Suggestion musicale
Pour une immersion complète
Brouillon d’une lettre adressée à Oscar Green
Retrouvé dans les effets de Pietro Veneziano
Cher Oscar,
Je n’écris pas pour recevoir une réponse — je te sais trop discret, ou trop lointain, pour cela. Mais le silence, lorsqu’il fait son temps, devient, en certains cas, plus abasourdissant que ne saurait l’être la parole. Et le tien, mon cher ami, m’a tonitrué tant de choses…
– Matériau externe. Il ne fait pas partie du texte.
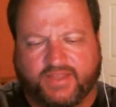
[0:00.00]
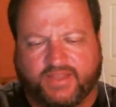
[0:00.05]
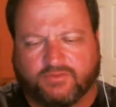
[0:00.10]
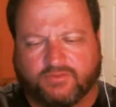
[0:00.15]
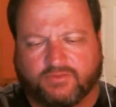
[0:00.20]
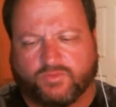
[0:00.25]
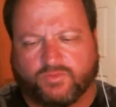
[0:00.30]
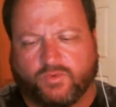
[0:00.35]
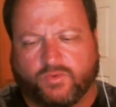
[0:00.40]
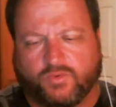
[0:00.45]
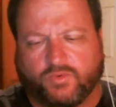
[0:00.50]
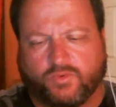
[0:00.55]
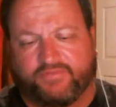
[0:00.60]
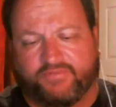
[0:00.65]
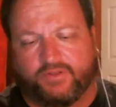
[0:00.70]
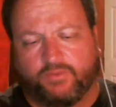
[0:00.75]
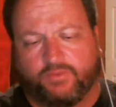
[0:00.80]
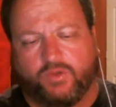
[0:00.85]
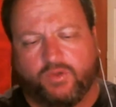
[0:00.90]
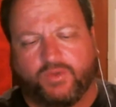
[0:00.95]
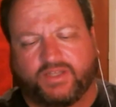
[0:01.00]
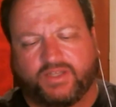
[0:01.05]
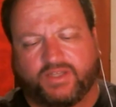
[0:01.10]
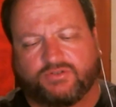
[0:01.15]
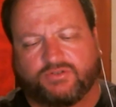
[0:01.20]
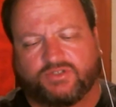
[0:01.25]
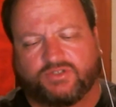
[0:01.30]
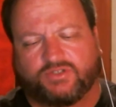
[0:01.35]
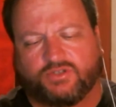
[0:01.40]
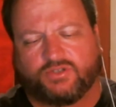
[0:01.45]
it was definitely 1 week
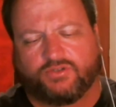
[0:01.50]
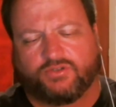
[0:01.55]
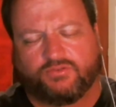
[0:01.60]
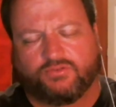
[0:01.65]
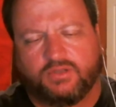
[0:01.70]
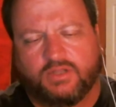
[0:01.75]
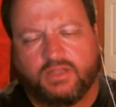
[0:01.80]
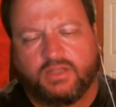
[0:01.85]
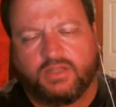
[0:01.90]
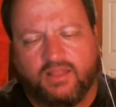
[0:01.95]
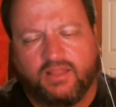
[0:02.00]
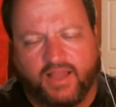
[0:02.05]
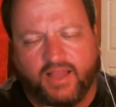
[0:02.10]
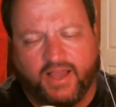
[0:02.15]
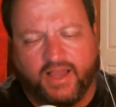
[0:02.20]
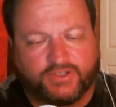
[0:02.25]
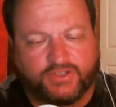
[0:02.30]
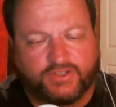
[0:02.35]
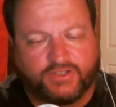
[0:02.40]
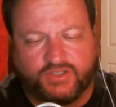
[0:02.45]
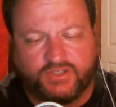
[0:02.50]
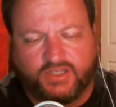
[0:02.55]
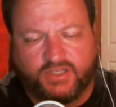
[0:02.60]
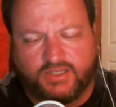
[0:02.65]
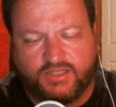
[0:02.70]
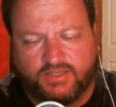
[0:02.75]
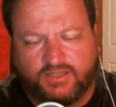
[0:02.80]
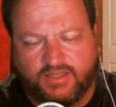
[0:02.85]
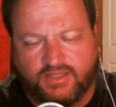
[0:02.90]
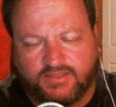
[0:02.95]
too soon. I
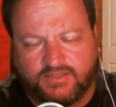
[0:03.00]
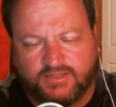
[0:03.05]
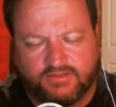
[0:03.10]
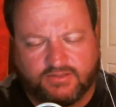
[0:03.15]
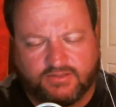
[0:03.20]
understood his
Tu m’avais fait entendre que le temps, tu le prendrais. Que m’écrire était une promesse. Or voici que les jours ont fui, et que ta main n’a point tremblé d’encre depuis.
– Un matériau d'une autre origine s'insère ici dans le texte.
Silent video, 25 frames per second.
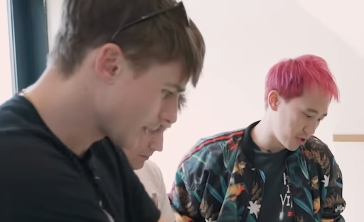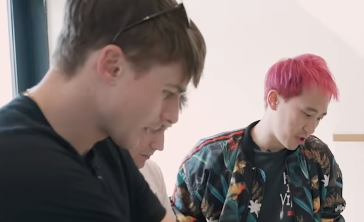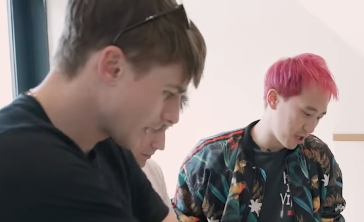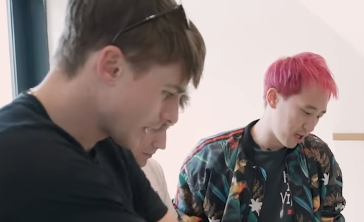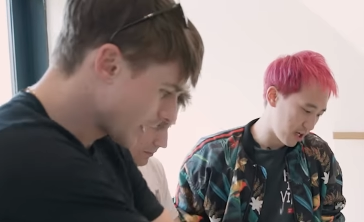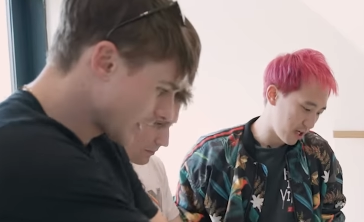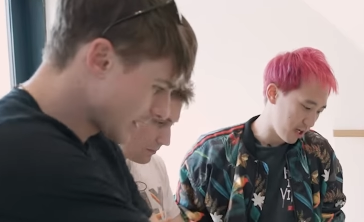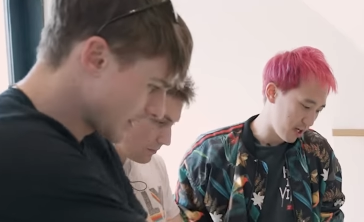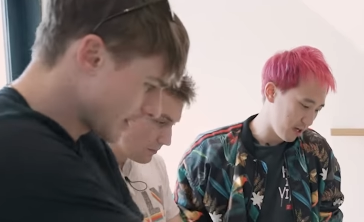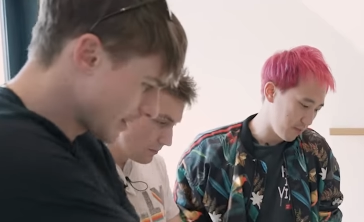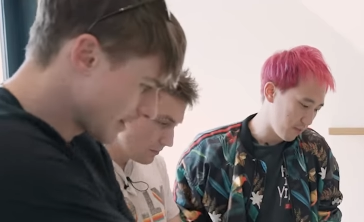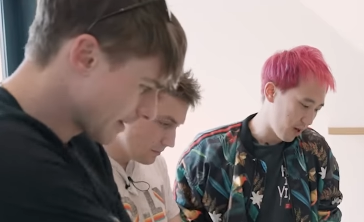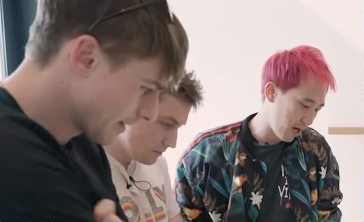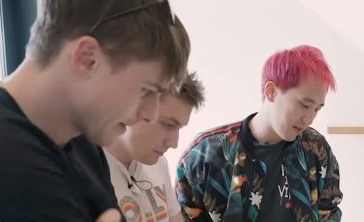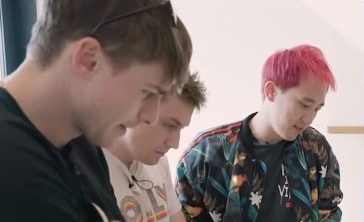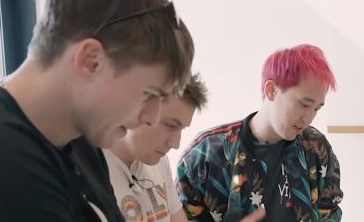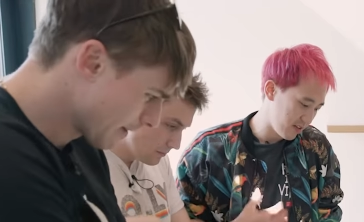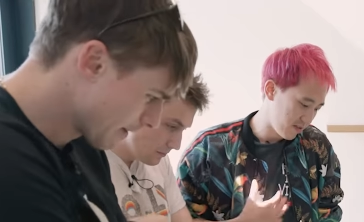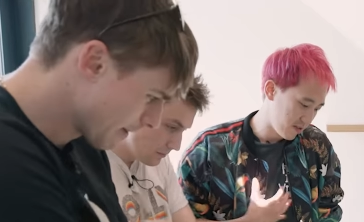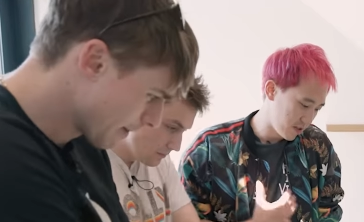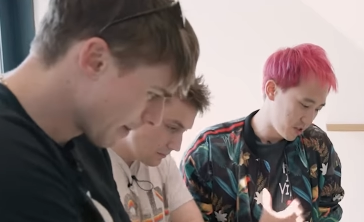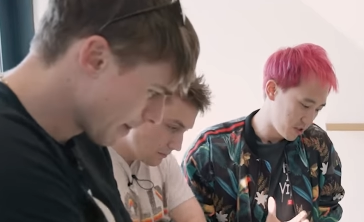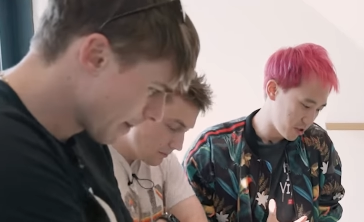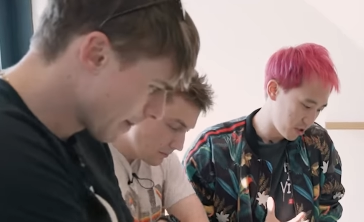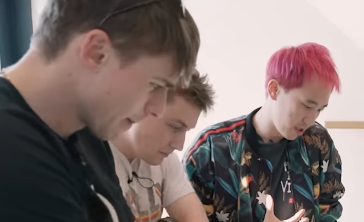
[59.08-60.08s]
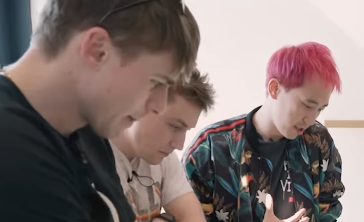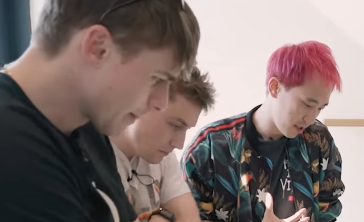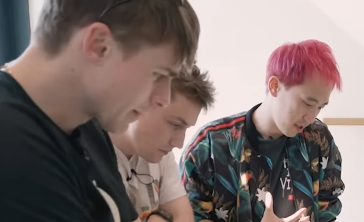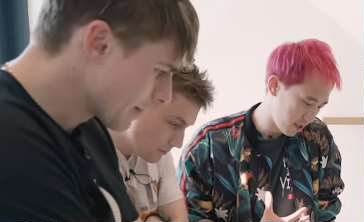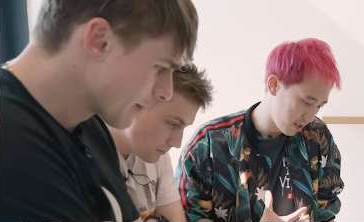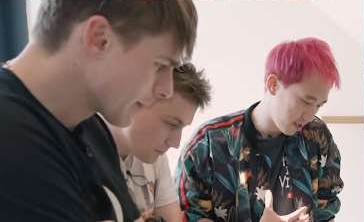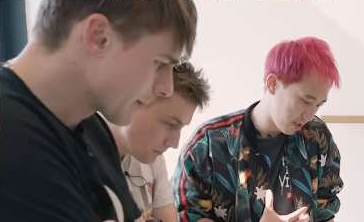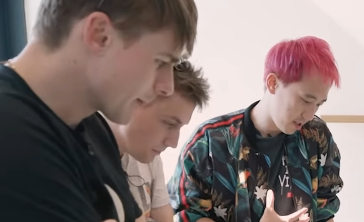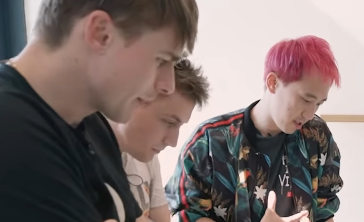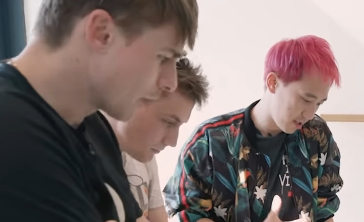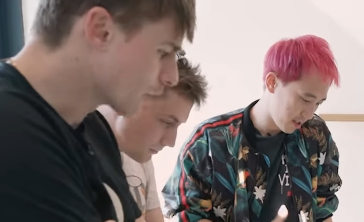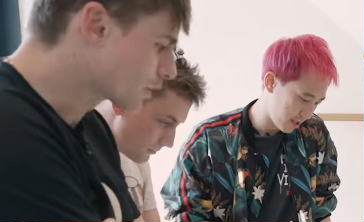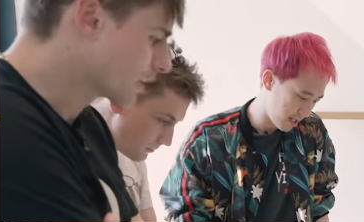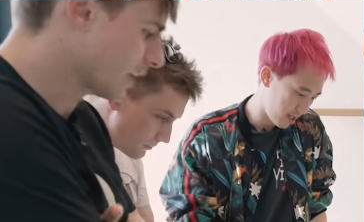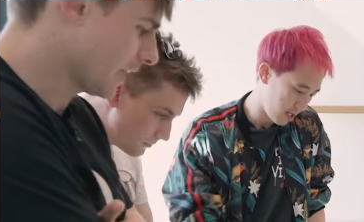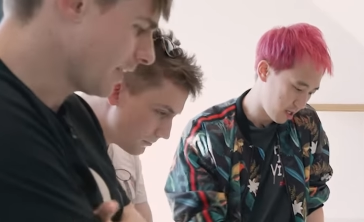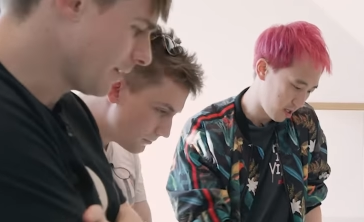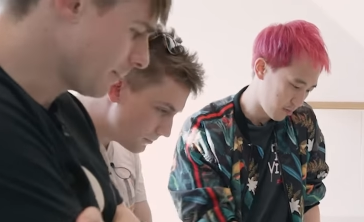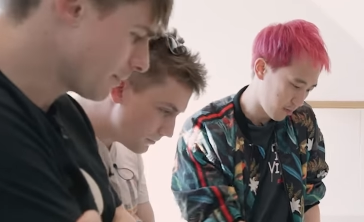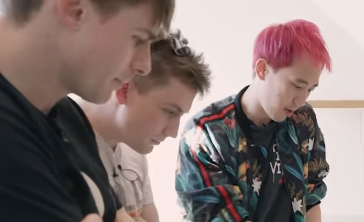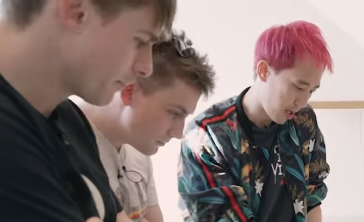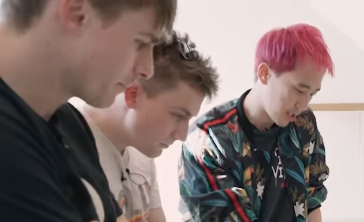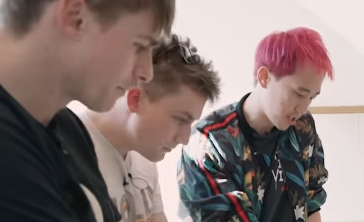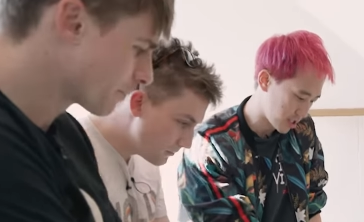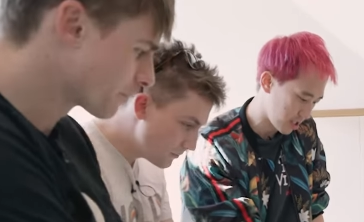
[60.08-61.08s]
Speaker 1: try my favorite drink, the okay.
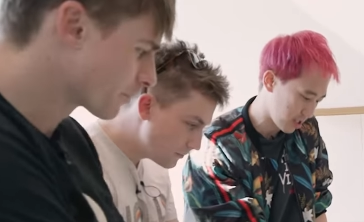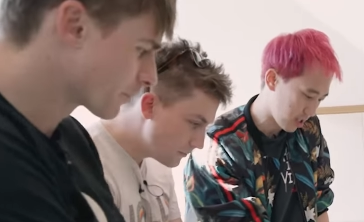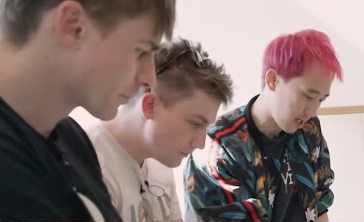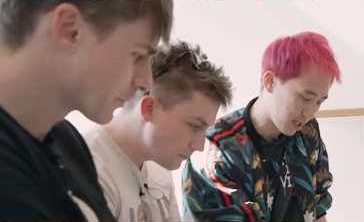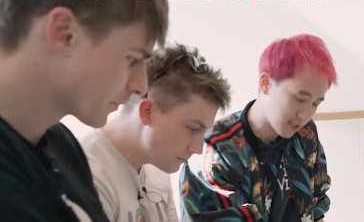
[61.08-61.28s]
carrot matcha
Je ne t’accuse point. Si j’écris, c’est par la seule raison qu’il m’est devenu épineux de donner à mon esprit une cause suffisante pour l’épargner de la douleur de ton éloignement.
Tu as laissé, dans mes heures, une empreinte si vive qu’il m’arrive encore de tourner la tête en croyant t’y voir — toi, ton ombre, ton geste gracile, ou ton regard, un peu las, un peu amusé.
Je ne suis pas homme à supplier. Je suis de ceux qu’un attachement trop sincère condamne au mutisme, lorsqu’il n’est point accueilli.
Tu me manques, Oscar. Voilà bien un mot dans toute sa rondeur. Un mot que j’aurais préféré taire — néanmoins, il fut dit, et je n’en rougis point. Si tu lis, un jour, ces lignes, considère ceci : mon silence, à moi, n’a jamais été inhabité.